### Data listing
━━━━━━━━━━━━━━━━━━━━

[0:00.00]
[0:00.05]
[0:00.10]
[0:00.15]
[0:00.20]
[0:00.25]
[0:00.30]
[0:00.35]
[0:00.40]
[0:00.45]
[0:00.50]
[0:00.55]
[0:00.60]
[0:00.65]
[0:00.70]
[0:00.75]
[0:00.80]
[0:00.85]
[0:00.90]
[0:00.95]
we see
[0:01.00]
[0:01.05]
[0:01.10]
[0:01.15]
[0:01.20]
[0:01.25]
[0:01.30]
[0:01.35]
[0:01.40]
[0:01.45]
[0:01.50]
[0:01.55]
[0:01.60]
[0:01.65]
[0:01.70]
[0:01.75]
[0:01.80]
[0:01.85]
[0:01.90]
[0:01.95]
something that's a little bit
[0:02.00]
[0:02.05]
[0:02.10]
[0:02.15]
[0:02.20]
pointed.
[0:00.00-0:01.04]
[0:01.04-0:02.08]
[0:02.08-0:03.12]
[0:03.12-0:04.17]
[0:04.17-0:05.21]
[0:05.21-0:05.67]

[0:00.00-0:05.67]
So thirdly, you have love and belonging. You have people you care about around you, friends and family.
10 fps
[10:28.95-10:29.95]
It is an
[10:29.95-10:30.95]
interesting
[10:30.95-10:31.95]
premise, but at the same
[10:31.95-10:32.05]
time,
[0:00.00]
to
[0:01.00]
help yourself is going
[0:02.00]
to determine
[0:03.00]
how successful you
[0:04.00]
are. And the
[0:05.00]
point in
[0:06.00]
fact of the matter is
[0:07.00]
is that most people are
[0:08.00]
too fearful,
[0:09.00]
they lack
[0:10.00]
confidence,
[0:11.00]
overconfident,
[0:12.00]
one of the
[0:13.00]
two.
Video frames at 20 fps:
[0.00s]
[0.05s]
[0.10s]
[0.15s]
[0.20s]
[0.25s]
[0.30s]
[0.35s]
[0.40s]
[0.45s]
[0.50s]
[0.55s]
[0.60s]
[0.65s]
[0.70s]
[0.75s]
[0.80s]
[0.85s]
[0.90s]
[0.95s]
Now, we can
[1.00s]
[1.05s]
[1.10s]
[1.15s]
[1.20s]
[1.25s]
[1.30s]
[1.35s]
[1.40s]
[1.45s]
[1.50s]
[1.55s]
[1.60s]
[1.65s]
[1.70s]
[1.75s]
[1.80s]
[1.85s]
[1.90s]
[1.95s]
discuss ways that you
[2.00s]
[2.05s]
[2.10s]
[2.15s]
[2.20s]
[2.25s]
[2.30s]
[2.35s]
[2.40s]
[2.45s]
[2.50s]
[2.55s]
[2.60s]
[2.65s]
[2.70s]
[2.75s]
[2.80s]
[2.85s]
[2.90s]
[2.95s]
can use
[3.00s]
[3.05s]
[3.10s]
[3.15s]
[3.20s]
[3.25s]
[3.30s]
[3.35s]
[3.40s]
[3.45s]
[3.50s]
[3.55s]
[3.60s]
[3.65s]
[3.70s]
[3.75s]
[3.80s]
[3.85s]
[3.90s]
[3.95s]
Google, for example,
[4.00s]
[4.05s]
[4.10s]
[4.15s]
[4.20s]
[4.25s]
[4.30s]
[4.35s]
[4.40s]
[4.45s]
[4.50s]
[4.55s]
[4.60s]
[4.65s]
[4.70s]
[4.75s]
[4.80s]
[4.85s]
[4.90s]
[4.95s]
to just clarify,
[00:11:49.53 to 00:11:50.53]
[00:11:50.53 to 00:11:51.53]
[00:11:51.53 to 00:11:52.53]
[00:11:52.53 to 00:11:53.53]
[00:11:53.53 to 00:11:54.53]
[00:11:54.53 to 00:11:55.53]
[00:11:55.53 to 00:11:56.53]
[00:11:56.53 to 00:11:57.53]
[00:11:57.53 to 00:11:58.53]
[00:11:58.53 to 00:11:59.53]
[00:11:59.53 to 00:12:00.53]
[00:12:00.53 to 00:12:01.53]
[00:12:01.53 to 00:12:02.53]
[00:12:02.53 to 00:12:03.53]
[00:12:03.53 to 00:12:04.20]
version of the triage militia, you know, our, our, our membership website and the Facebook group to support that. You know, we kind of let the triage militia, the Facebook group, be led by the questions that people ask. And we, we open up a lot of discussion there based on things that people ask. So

━━━━━━━━━━━━━━━━━━━━

### Requirement
Return the material in full, exactly as shown.

### Exercise output
[0:00.00]
[0:00.05]
[0:00.10]
[0:00.15]
[0:00.20]
[0:00.25]
[0:00.30]
[0:00.35]
[0:00.40]
[0:00.45]
[0:00.50]
[0:00.55]
[0:00.60]
[0:00.65]
[0:00.70]
[0:00.75]
[0:00.80]
[0:00.85]
[0:00.90]
[0:00.95]
we see
[0:01.00]
[0:01.05]
[0:01.10]
[0:01.15]
[0:01.20]
[0:01.25]
[0:01.30]
[0:01.35]
[0:01.40]
[0:01.45]
[0:01.50]
[0:01.55]
[0:01.60]
[0:01.65]
[0:01.70]
[0:01.75]
[0:01.80]
[0:01.85]
[0:01.90]
[0:01.95]
something that's a little bit
[0:02.00]
[0:02.05]
[0:02.10]
[0:02.15]
[0:02.20]
pointed.
[0:00.00-0:01.04]
[0:01.04-0:02.08]
[0:02.08-0:03.12]
[0:03.12-0:04.17]
[0:04.17-0:05.21]
[0:05.21-0:05.67]

[0:00.00-0:05.67]
So thirdly, you have love and belonging. You have people you care about around you, friends and family.
10 fps
[10:28.95-10:29.95]
It is an
[10:29.95-10:30.95]
interesting
[10:30.95-10:31.95]
premise, but at the same
[10:31.95-10:32.05]
time,
[0:00.00]
to
[0:01.00]
help yourself is going
[0:02.00]
to determine
[0:03.00]
how successful you
[0:04.00]
are. And the
[0:05.00]
point in
[0:06.00]
fact of the matter is
[0:07.00]
is that most people are
[0:08.00]
too fearful,
[0:09.00]
they lack
[0:10.00]
confidence,
[0:11.00]
overconfident,
[0:12.00]
one of the
[0:13.00]
two.
Video frames at 20 fps:
[0.00s]
[0.05s]
[0.10s]
[0.15s]
[0.20s]
[0.25s]
[0.30s]
[0.35s]
[0.40s]
[0.45s]
[0.50s]
[0.55s]
[0.60s]
[0.65s]
[0.70s]
[0.75s]
[0.80s]
[0.85s]
[0.90s]
[0.95s]
Now, we can
[1.00s]
[1.05s]
[1.10s]
[1.15s]
[1.20s]
[1.25s]
[1.30s]
[1.35s]
[1.40s]
[1.45s]
[1.50s]
[1.55s]
[1.60s]
[1.65s]
[1.70s]
[1.75s]
[1.80s]
[1.85s]
[1.90s]
[1.95s]
discuss ways that you
[2.00s]
[2.05s]
[2.10s]
[2.15s]
[2.20s]
[2.25s]
[2.30s]
[2.35s]
[2.40s]
[2.45s]
[2.50s]
[2.55s]
[2.60s]
[2.65s]
[2.70s]
[2.75s]
[2.80s]
[2.85s]
[2.90s]
[2.95s]
can use
[3.00s]
[3.05s]
[3.10s]
[3.15s]
[3.20s]
[3.25s]
[3.30s]
[3.35s]
[3.40s]
[3.45s]
[3.50s]
[3.55s]
[3.60s]
[3.65s]
[3.70s]
[3.75s]
[3.80s]
[3.85s]
[3.90s]
[3.95s]
Google, for example,
[4.00s]
[4.05s]
[4.10s]
[4.15s]
[4.20s]
[4.25s]
[4.30s]
[4.35s]
[4.40s]
[4.45s]
[4.50s]
[4.55s]
[4.60s]
[4.65s]
[4.70s]
[4.75s]
[4.80s]
[4.85s]
[4.90s]
[4.95s]
to just clarify,
[00:11:49.53 to 00:11:50.53]
[00:11:50.53 to 00:11:51.53]
[00:11:51.53 to 00:11:52.53]
[00:11:52.53 to 00:11:53.53]
[00:11:53.53 to 00:11:54.53]
[00:11:54.53 to 00:11:55.53]
[00:11:55.53 to 00:11:56.53]
[00:11:56.53 to 00:11:57.53]
[00:11:57.53 to 00:11:58.53]
[00:11:58.53 to 00:11:59.53]
[00:11:59.53 to 00:12:00.53]
[00:12:00.53 to 00:12:01.53]
[00:12:01.53 to 00:12:02.53]
[00:12:02.53 to 00:12:03.53]
[00:12:03.53 to 00:12:04.20]
version of the triage militia, you know, our, our, our membership website and the Facebook group to support that. You know, we kind of let the triage militia, the Facebook group, be led by the questions that people ask. And we, we open up a lot of discussion there based on things that people ask. So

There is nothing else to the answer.